Melanie Piana: Yeah, Woodward is the spine of the region. It is 26 miles from downtown Detroit to downtown Pontiac. I believe it spans 13 communities. Ferndale is at sort of like the apex of it at Eight Mile in Woodward, which is the north border of the City of Detroit. And as you said, it is eight lanes of highway that bisects not only downtown Ferndale, but downtown Birmingham and really poor decisions made decades ago about the City of Pontiac. They created a loop around downtown Pontiac on Woodward that bypassed the downtown.

And fortunately, the City of Pontiac will be removing the loop in 2025 and putting back together more of a connected street grid that supports connecting people into their downtown from all of their streets and not this just big grand loop around.

Jeff Wood: So, Woodward bisects the city and it’s eight lanes wide?

Melanie Piana: It is eight lanes wide. That is the typical MDOT state highway. We are also bisected by Eight Mile, which is also eight lanes. So that is the south border of Ferndale at the Detroit North end. So, we have 16 lanes of highway that really define our community. Woodward cutting through the heart of our downtown and then Eight Mile defining our southern border. And it’s intensive to have 16 lanes of highway in your community, but the number one barrier and safety concern with our residents and business owners is crossing Woodward at our heart of our downtown at Nine Mile and Woodward.

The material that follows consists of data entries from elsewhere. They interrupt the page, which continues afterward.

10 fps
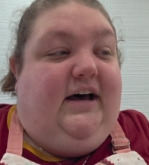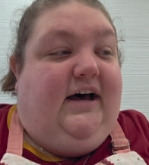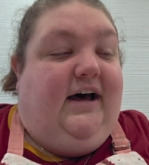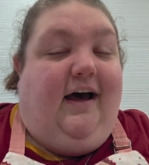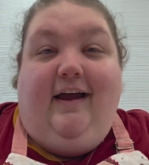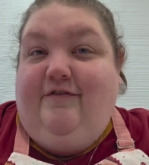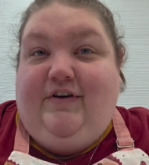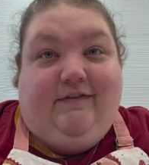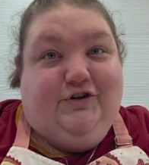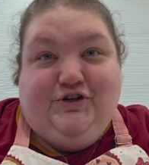I have
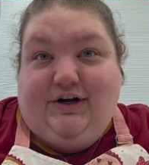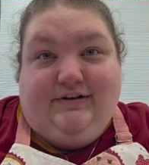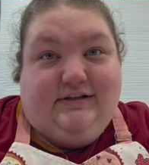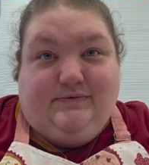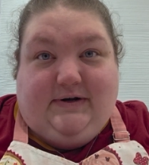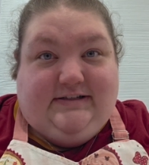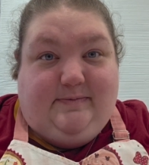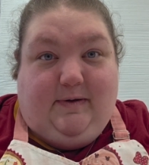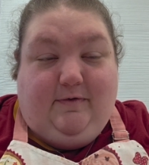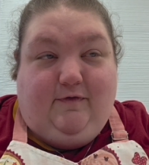never shared this
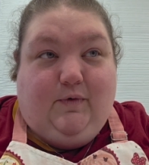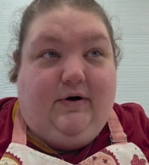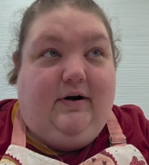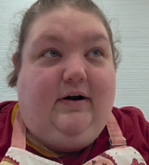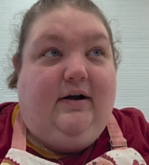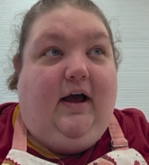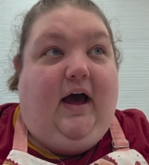recipe before.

Woodward was the first paved road in the United States, not in Ferndale but two miles up in Detroit at Seven Mile. So, we really are here talking about innovation and pavement. And where we are now in the City of Ferndale is helping to evolve it to modernize Woodward to better serve the residents. It has a long history, but the design of Woodward is no longer providing the types of needs that the community and residents want, particularly crossing Nine and Woodward. The pedestrian traffic lights are too short.

I call it the Woodward run. There’s five to eight seconds at the end of the countdown where you can literally see most people pick up their gait and or run to finish crossing Nine and Woodward and one traffic light. We also have only five major crossings, so the crosswalks are half mile spaced apart. And when you’re in a walkable community, that is really not enough crosswalks, but that is gonna be for future planning under reconstruction. Right now, we have orange barrels on Woodward because we created a project called Woodward Moves and it has aligned with MDOTs repaving schedule.

We started in 2018. It took four years to get the safety improvements added on to the repaving schedule with the support of an MDOT grant as well as a transportation alternatives program grant through SEMCOG which is the Southeast Michigan Council of Governments. So, working with my stellar urban planning staff and my city manager and the city manager with support of the city council in Pleasant Ridge, two cities went in to apply for these grants to put safety improvements on Woodward. What we’re getting is better crosswalks, better bus bump outs. We are getting a lane reduction, retaking one of the curb lanes and putting in protected bike lanes with parking.

So, there’s going to be curb, bike lane, delineators, and then parking and then a travel lane on each side. So, and it’s gonna be a two-way cycle track because the eight lanes are one way, four lanes north and four lanes south. So we are going to be also having our first bike traffic light at Nine and Woodward as well.